A primary function of the brain is to infer the state of the world in order to determine which motor behaviours will best promote adaptive fitness. Bayesian probability theory formally describes how rational inferences ought to be made, and it has been used with great success in recent years to explain a range of perceptual and sensorimotor phenomena1,2,3,4,5. In a recent Review (The free-energy principle: a unified brain theory? Nature Rev. Neurosci. 11, 127–138 (2010))1, Friston advocates a 'free-energy principle' that seeks to explain how the nervous system performs inference and also to provide a unified theory of the brain. A unified theory is very much needed, and efforts towards that end should be encouraged. However, the relevance of the free-energy principle to the nervous system is questionable. Like most other work on the neural basis of inference, the 'free energy' approach is divorced from the biophysical reality of the nervous system. Attention is drawn here to an alternative, 'neurocentric' approach that is thoroughly grounded in the physical structure of the brain.

The notion of free energy in inference derives from a mathematical method of inverting a probability distribution. If the brain knows the probability of its sensations (given a “generative model of their causes”), then how can it 'invert' this probability to find the probability of their 'causes' (the states of the external world) given those sensations? Inversion of probabilities can be difficult mathematically, but it is entirely inconsequential with respect to information. Inversion simply corresponds to two ways of describing the same information, analogous to the conversion between '2 + 3' on the one hand and '5' on the other except of greater mathematical difficulty. The brain does not need to convert 2 + 3 to 5 because 2 + 3 is 5. The alternative view advocated here is that the brain does not need to invert probabilities and, furthermore, it does not even need to 'compute' or 'identify' probabilities (unless asked to do so). Probabilities and inference are inherent properties or descriptions of information, and the brain does not need to perform any processing step to go from information to probabilities and inference.

The Bayesian approach to brain function relies on probabilities that are entirely conditional on information that is possessed by the brain. However, Friston departs from a strictly Bayesian view of probabilities when he suggests that survival entails minimizing free energy by avoiding 'surprising' states. He defines 'surprise' as the negative logarithm of the probability of an event.

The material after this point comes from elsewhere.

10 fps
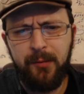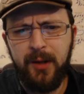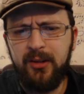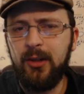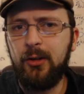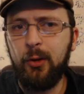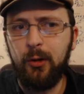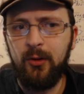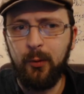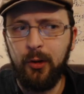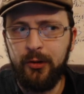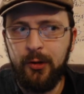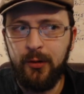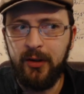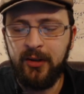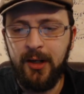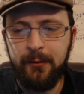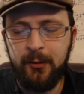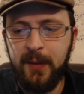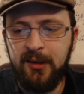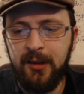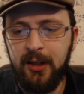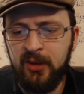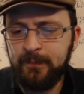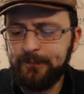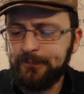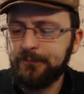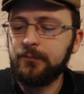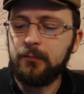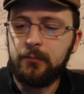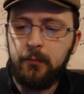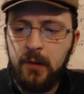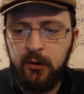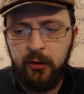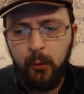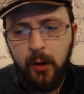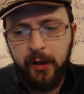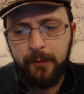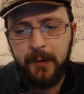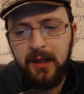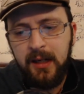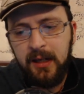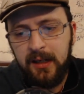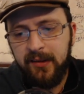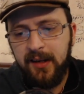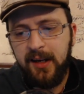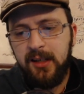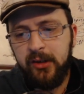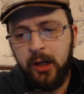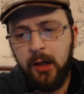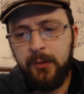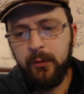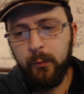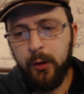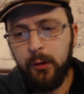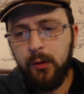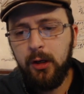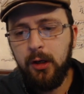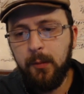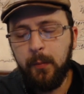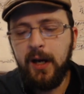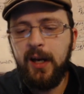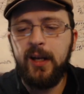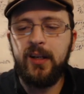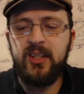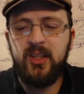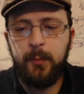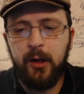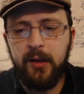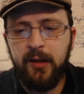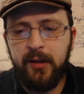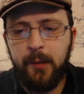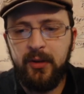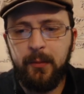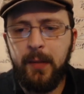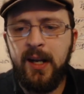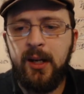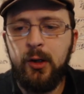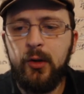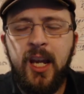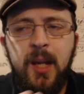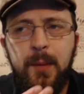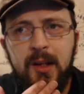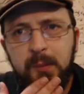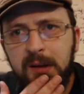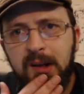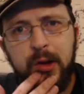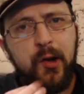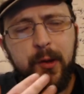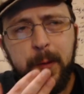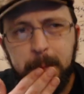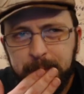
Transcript: much into Tolkien's world to do this kind of speculation. So one is the idea that Tom is a rogue Maia spirit, that Tom is a Maia who came into Middle-earth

However, this probability is essentially just the frequency of an event within an imaginary ensemble of states that could unfold over a long period of time. This probability seems not to be conditional on any information and, therefore, it is not a Bayesian probability. Indeed, Friston writes: “A system cannot know whether its sensations are surprising.”1 There are many reasons to believe that a 'frequentist' view of probabilities is incorrect and that it should be completely replaced by a strictly Bayesian view in which all probabilities are conditional on information6. Furthermore, Friston's use of both frequentist and Bayesian probabilities is confusing and may detract from the goal of providing a unified account of brain function.

Friston's formulation also encounters some difficulties in accounting for well established behavioural phenomena. He proposes that in order to avoid surprising states “the agent will selectively sample the sensory inputs that it expects”1. However, in apparent contradiction to his hypothesis animals tend to explore the least predictable sensory inputs while avoiding predictable inputs. For example, gaze is directed not to the static and predictable parts of a visual scene but to the dynamic and uncertain parts. Exploration provides the brain with new information from its environment.

Most work on inference, by Friston and others, has started with abstract mathematical models and has then tried to find neural correlates of those models. A promising alternative is to take a 'neurocentric' approach by starting with known biophysical substrates and then using probabilities to describe what an ion channel, or a neuron, knows about its world. Probability distributions that are conditional only on this biophysical information can be derived using Boltzmann's equation from statistical mechanics, as previously described7. Although the Bayesian approach has so far been mostly restricted to the level of human perception and behaviour, a neurocentric approach gives Bayesian analysis a solid biophysical basis and extends its reach to all levels of the nervous system, starting with molecules at the 'bottom' and working up to neurons and systems. A truly unified brain theory will need to bridge the gap between Bayesian principles and biophysical reality, and the neurocentric approach suggests how this can be done.